The issue is that BTRFS is seeing that usage as exceeding its quota by a large amount, even though its own filesystem du tool shows the disk image at the size expected. Starting to feel like a BTRFS bug.
What kernel are you testing on?
Focal hwe (5.11.0-41-generic)
Ok, I guess you could run a quick test on linux-generic-hwe-20.04-edge (5.13) but that's not sounding too promising.
Tried it with 5.13.0-22-generic
and same result I'm afraid.
@tomponline and just to be sure, we're feeding those btrfs quotas in bytes not in MB/MiB? Otherwise it could be a unit issue if say we create the img file using the exact size in bytes from a value in MB/GB but then set the quota in MiB/GiB instead.
If that's all good, then it'd be good to send a minimal reproducer (ideally without lxd/qemu involved) to the btrfs mailing-list, reference it here and close this issue.
I've not been able to reproduce it without QEMU involved sadly, using a loopdev on the host doesn't exhibit the issue.
See https://github.com/lxc/lxd/issues/9124#issuecomment-983825398
I'll triple check the setup of the btrfs quotas and disk image size.
Running lxc config device set v1 root size=11GiB
on a fresh VM on a BTRFS storage pool results in this debug log output:
DBUG[12-02|17:34:59] SetInstanceQuota started driver=btrfs pool=btrfs project=default instance=v1 size=11GiB vm_state_size=
DBUG[12-02|17:35:00] Moved GPT alternative header to end of disk driver=btrfs pool=btrfs dev=/var/lib/lxd/storage-pools/btrfs/virtual-machines/v1/root.img
DBUG[12-02|17:35:00] Accounting for VM image file size driver=btrfs pool=btrfs sizeBytes=11916017664
DBUG[12-02|17:35:00] SetInstanceQuota finished driver=btrfs pool=btrfs project=default instance=v1 size=11GiB vm_state_size=
So we can see the actual size for the BTRFS quota is being calculated at 11916017664 bytes
which is 11GiB (11811160064 bytes)
for the root disk file + 100MiB (104857600 bytes)

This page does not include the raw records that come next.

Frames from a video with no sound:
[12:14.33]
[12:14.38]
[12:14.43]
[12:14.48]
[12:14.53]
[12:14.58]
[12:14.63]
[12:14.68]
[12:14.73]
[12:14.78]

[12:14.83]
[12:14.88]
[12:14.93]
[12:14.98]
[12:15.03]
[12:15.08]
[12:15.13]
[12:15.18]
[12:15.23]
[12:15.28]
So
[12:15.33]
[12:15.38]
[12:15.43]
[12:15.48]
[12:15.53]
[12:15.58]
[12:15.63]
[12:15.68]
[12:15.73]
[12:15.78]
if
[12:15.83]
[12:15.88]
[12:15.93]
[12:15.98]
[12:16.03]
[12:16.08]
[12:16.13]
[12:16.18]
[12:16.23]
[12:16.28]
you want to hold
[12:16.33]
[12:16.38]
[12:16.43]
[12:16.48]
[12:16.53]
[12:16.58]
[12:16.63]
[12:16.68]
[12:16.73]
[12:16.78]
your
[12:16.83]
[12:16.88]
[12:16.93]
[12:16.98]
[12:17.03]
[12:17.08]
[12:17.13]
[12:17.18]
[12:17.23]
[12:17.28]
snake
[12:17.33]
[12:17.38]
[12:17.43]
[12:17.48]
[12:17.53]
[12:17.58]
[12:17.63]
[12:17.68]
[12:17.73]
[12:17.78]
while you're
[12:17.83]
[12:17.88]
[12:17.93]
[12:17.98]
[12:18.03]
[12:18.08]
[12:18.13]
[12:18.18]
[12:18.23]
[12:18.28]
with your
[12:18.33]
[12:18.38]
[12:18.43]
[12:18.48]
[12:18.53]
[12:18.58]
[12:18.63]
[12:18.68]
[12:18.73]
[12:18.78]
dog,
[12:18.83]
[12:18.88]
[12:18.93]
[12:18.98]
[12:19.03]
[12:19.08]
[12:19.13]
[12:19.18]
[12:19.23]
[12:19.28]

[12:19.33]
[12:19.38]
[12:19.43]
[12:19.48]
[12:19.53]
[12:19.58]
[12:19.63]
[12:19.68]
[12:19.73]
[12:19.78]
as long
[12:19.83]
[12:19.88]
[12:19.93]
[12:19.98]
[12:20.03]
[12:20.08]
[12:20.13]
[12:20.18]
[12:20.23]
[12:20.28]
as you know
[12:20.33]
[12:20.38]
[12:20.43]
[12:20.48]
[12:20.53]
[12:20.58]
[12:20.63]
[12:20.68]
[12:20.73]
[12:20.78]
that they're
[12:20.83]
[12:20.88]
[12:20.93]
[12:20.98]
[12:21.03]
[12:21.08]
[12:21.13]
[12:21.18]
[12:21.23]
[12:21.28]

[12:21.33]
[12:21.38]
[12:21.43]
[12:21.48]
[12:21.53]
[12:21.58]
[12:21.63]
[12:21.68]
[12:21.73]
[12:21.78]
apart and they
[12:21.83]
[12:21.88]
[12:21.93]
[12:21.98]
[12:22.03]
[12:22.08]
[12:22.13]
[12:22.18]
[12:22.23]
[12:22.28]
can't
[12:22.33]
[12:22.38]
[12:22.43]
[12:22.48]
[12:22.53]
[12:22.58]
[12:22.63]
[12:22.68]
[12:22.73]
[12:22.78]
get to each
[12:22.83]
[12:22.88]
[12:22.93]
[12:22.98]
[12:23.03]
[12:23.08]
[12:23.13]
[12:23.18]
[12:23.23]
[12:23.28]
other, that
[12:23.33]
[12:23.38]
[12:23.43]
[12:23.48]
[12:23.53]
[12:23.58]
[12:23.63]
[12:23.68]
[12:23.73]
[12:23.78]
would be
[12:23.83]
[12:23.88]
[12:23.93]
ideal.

for the state files = 11916017664 bytes
.
And we can see from sudo btrfs subvolume show --raw /var/lib/lxd/storage-pools/btrfs/virtual-machines/v1
that the "Limit Referenced" value is 11916017664
, which matches what LXD was requesting.
The /var/lib/lxd/storage-pools/btrfs/virtual-machines/v1/root.img
is correctly sized to 11GiB (11811160064 bytes)
:
sudo du -b /var/lib/lxd/storage-pools/btrfs/virtual-machines/v1/root.img
11811160064 /var/lib/lxd/storage-pools/btrfs/virtual-machines/v1/root.img
So the VM's filesystems should not be able to exceed 11811160064 bytes
, and when setting size.state=10GiB
(to allow the root disk filesystem to fill up without reaching BTRFS' quota), and then running inside the VM:
dd if=/dev/urandom of=/root/foo.img bs=4M conv=fdatasync
dd: error writing '/root/foo.img': No space left on device
2474+0 records in
2473+0 records out
10374795264 bytes (10 GB, 9.7 GiB) copied, 126.42 s, 82.1 MB/s
Then according to sudo btrfs fi du --raw /var/lib/lxd/storage-pools/btrfs/virtual-machines/v1/root.img
it does not exceed the BTRFS quota, nor the size of the root disk file 11811160064 bytes
(as expected):
sudo btrfs fi du --raw /var/lib/lxd/storage-pools/btrfs/virtual-machines/v1/root.img
Total Exclusive Set shared Filename
11806830592 11806830592 0 /var/lib/lxd/storage-pools/btrfs/virtual-machines/v1/root.img
But for some reason when using QEMU, BTRFS seems to think that the quota has been exceeded, so when trying to reduce the size.state
back down to the default 100MiB
it won't allow it even though we know the disk image size hasn't been exceeded.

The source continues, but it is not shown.